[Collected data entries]
----
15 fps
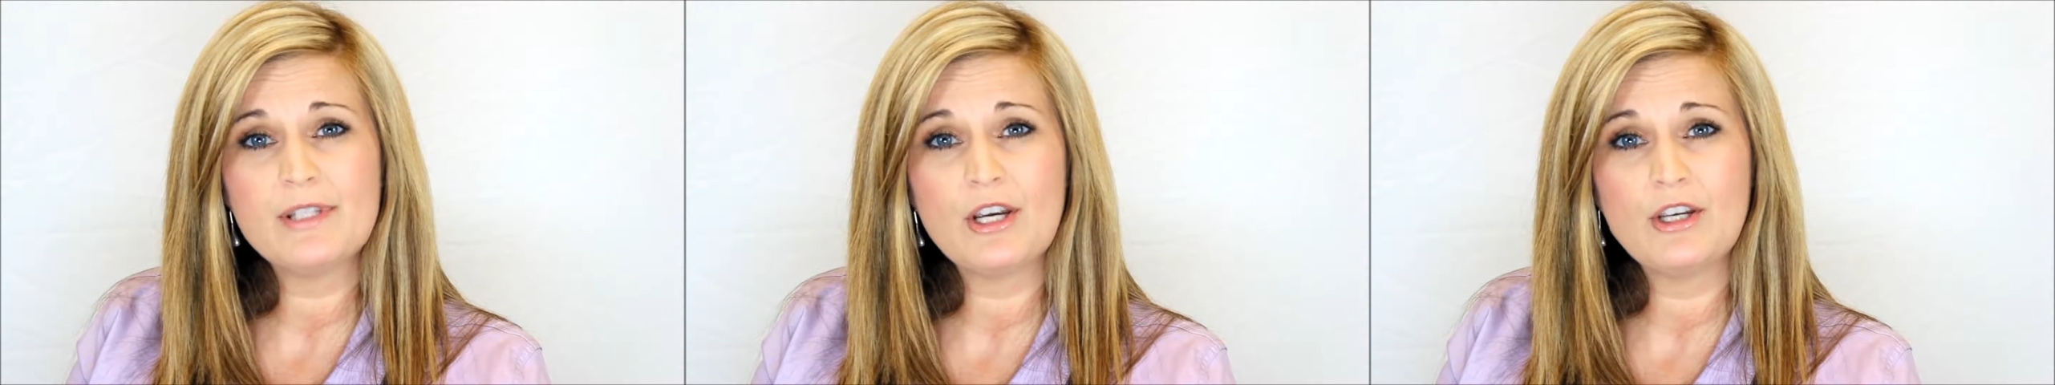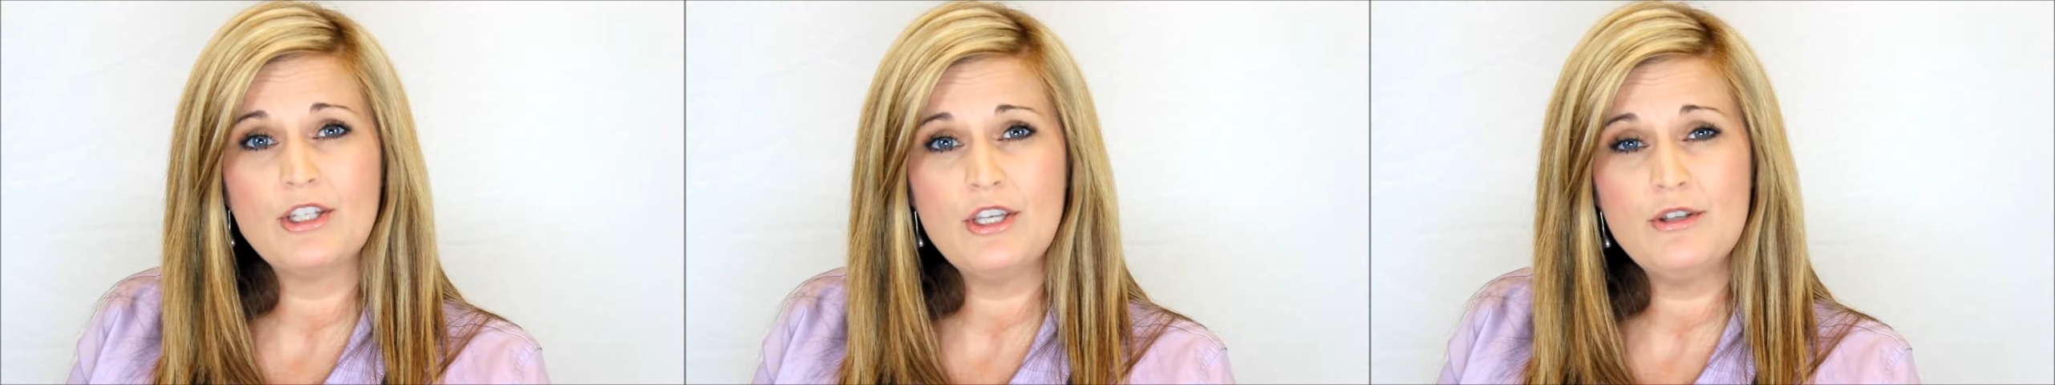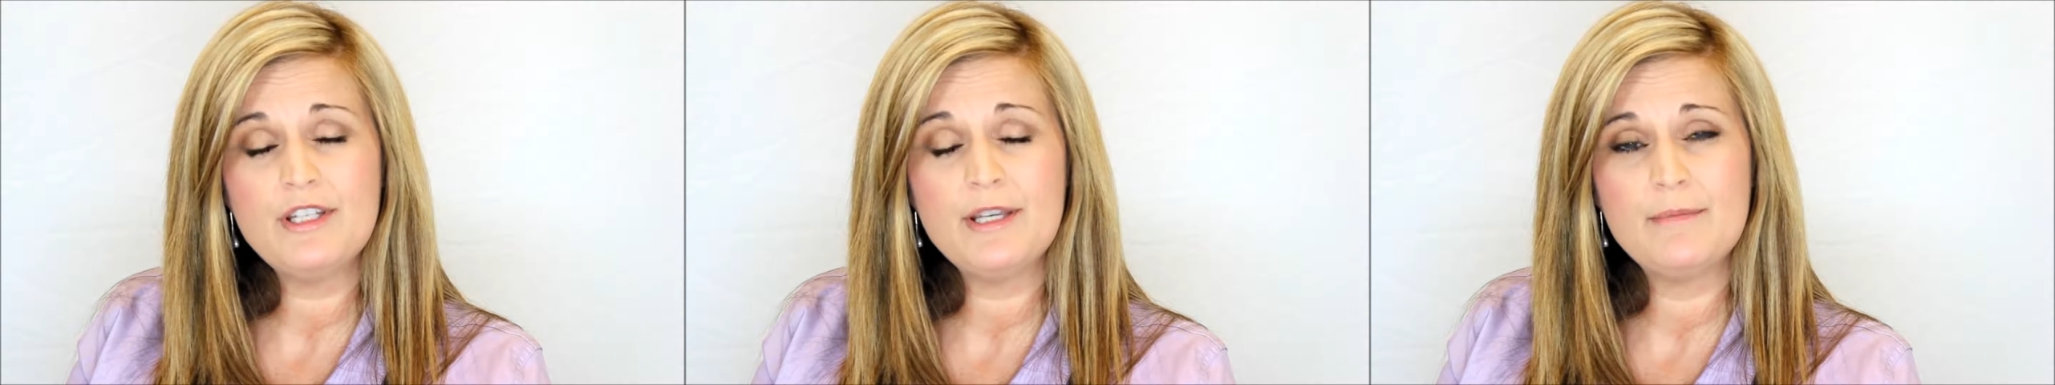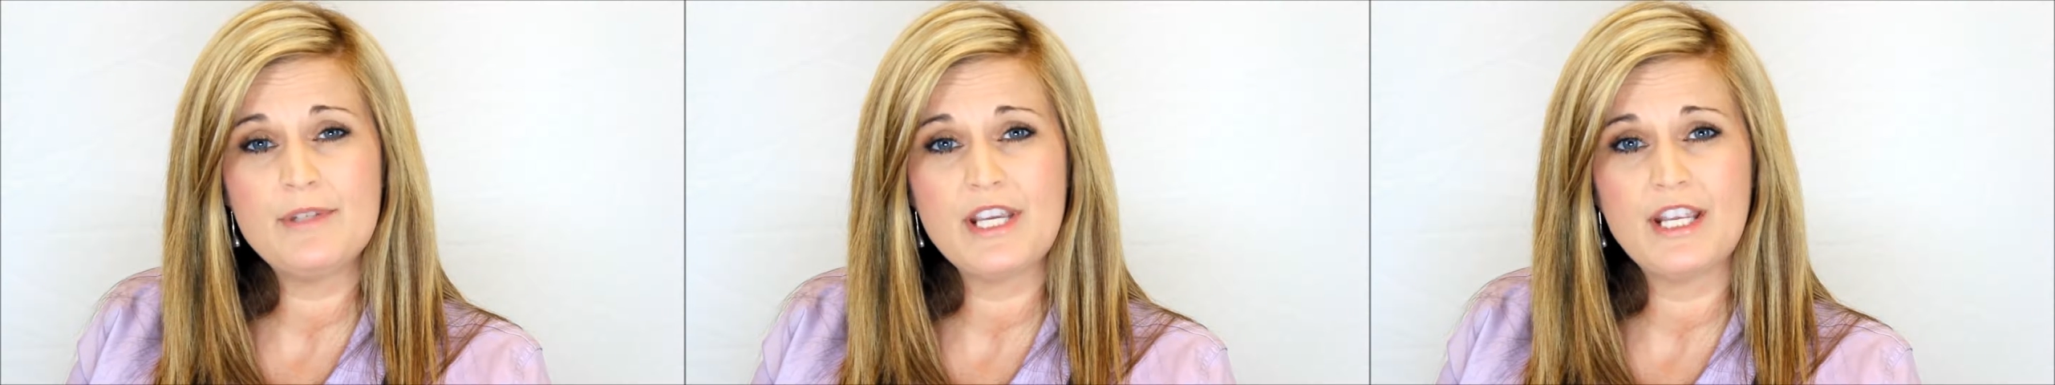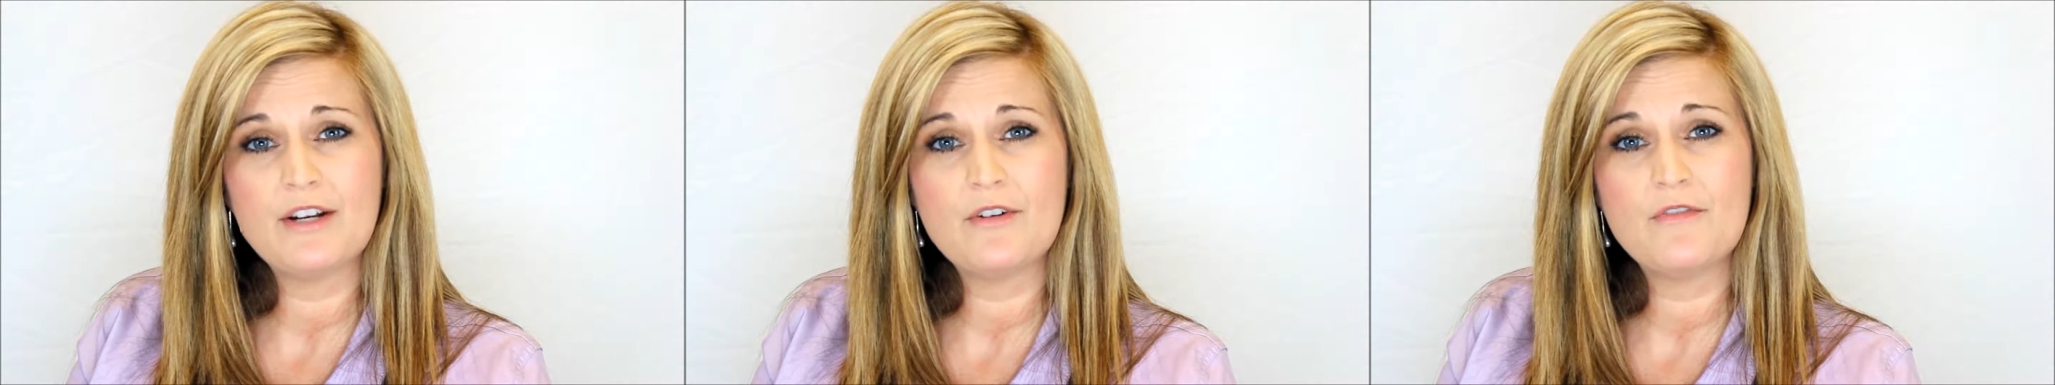to our YouTube
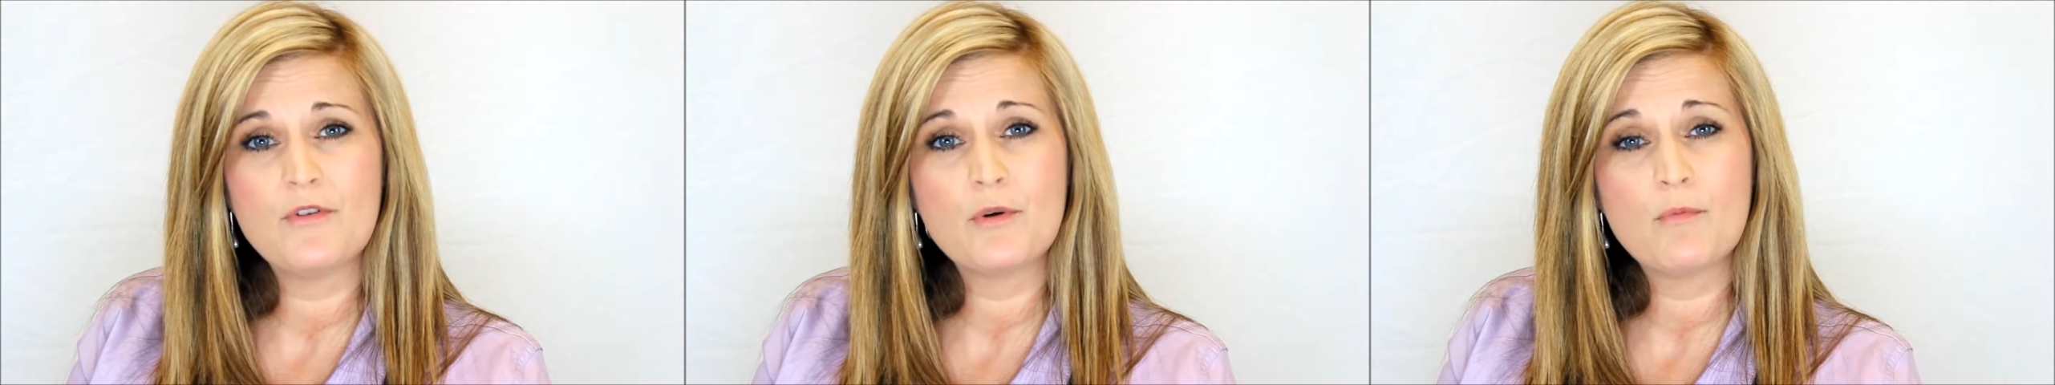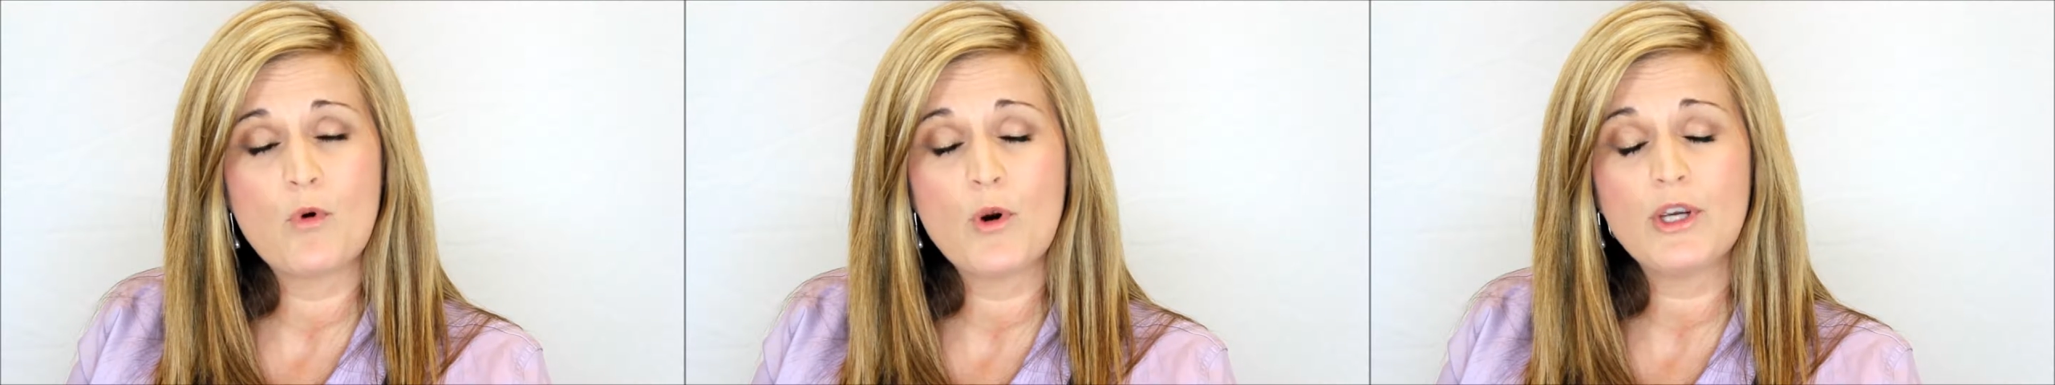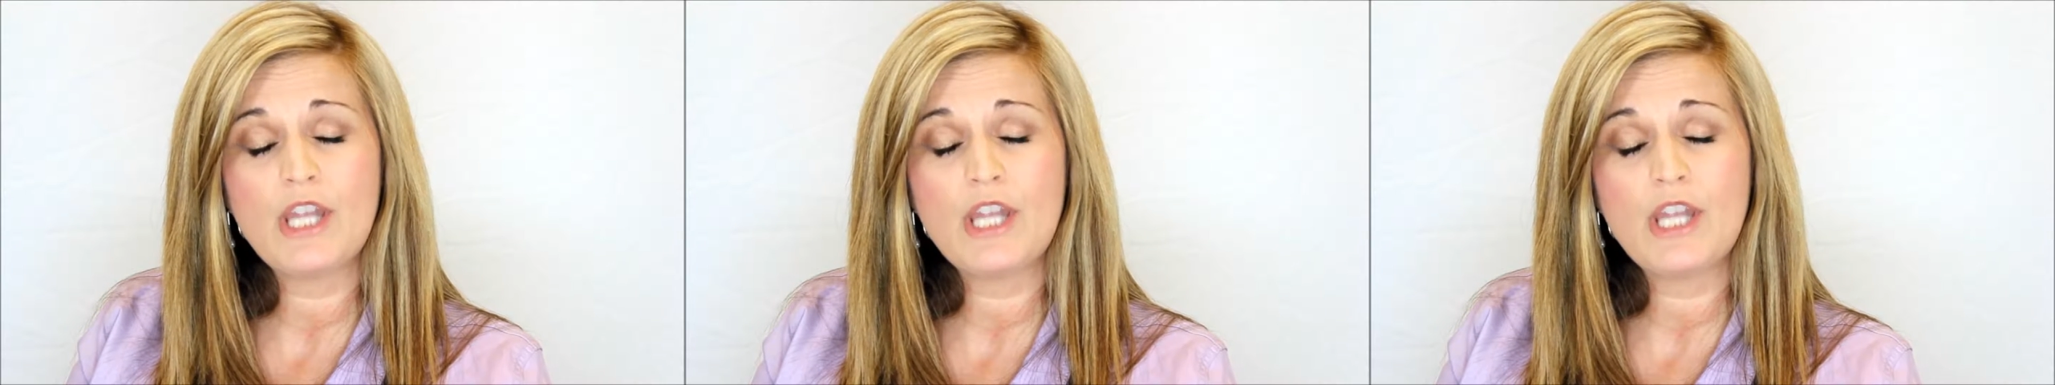channel for more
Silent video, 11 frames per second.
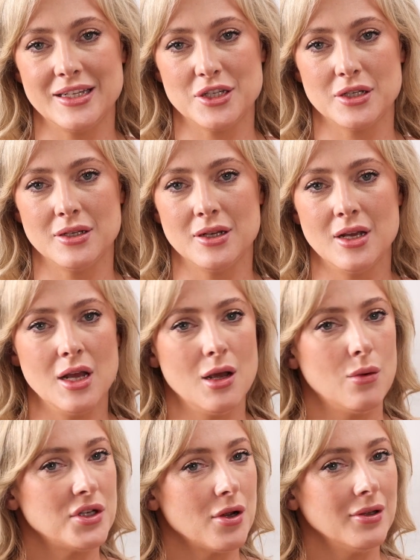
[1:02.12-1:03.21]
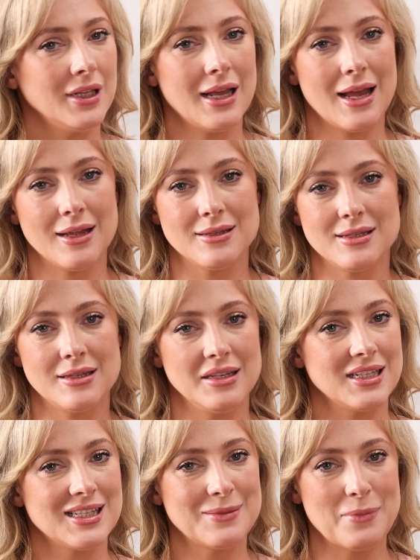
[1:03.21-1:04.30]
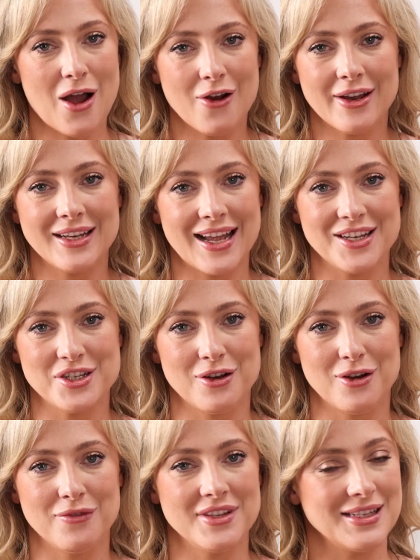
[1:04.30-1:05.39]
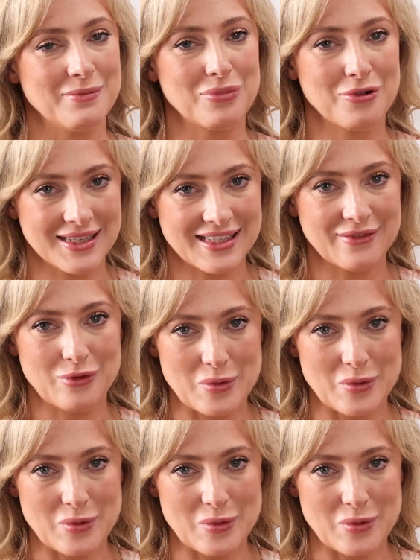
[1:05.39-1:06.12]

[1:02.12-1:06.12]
condition, which only adds to the inspiring nature of this impressive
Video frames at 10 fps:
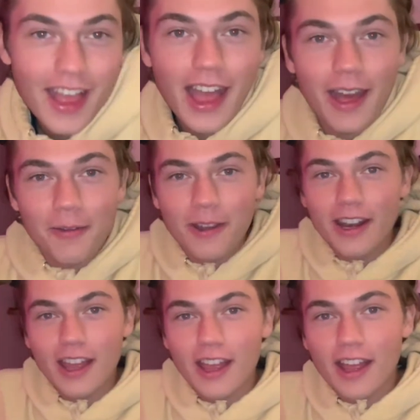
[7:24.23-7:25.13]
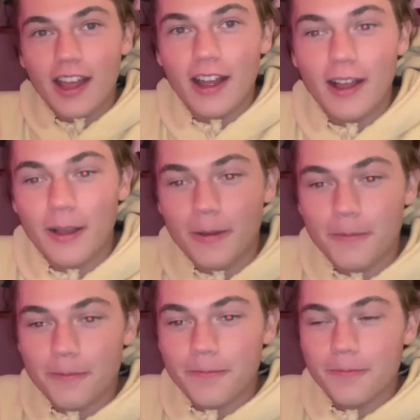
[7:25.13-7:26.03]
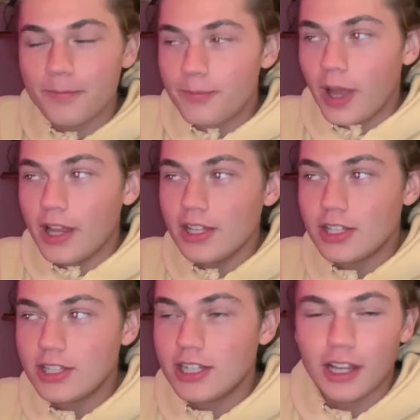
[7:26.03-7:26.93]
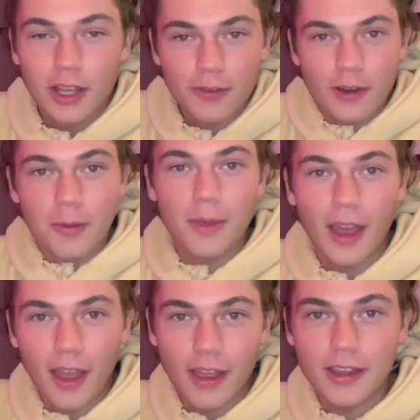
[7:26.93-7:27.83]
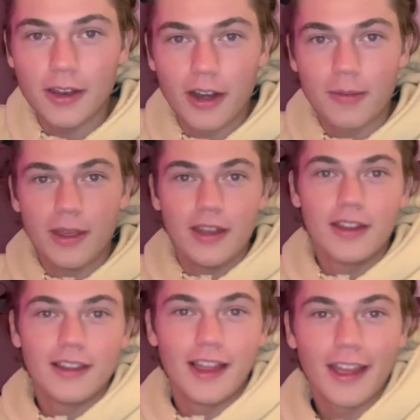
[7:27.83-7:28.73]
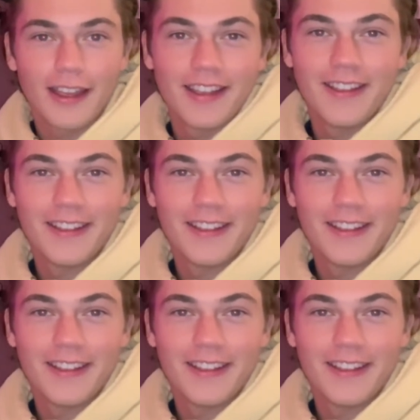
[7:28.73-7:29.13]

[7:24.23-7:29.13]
we're gonna um, probably just chill here for a bit, you know what I mean? Like,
----
» Task
Above are the records; give them all again exactly, apart from the pictures.

» Response to this task
15 fps
to our YouTube
channel for more
Silent video, 11 frames per second.
[1:02.12-1:03.21]
[1:03.21-1:04.30]
[1:04.30-1:05.39]
[1:05.39-1:06.12]

[1:02.12-1:06.12]
condition, which only adds to the inspiring nature of this impressive
Video frames at 10 fps:
[7:24.23-7:25.13]
[7:25.13-7:26.03]
[7:26.03-7:26.93]
[7:26.93-7:27.83]
[7:27.83-7:28.73]
[7:28.73-7:29.13]

[7:24.23-7:29.13]
we're gonna um, probably just chill here for a bit, you know what I mean? Like,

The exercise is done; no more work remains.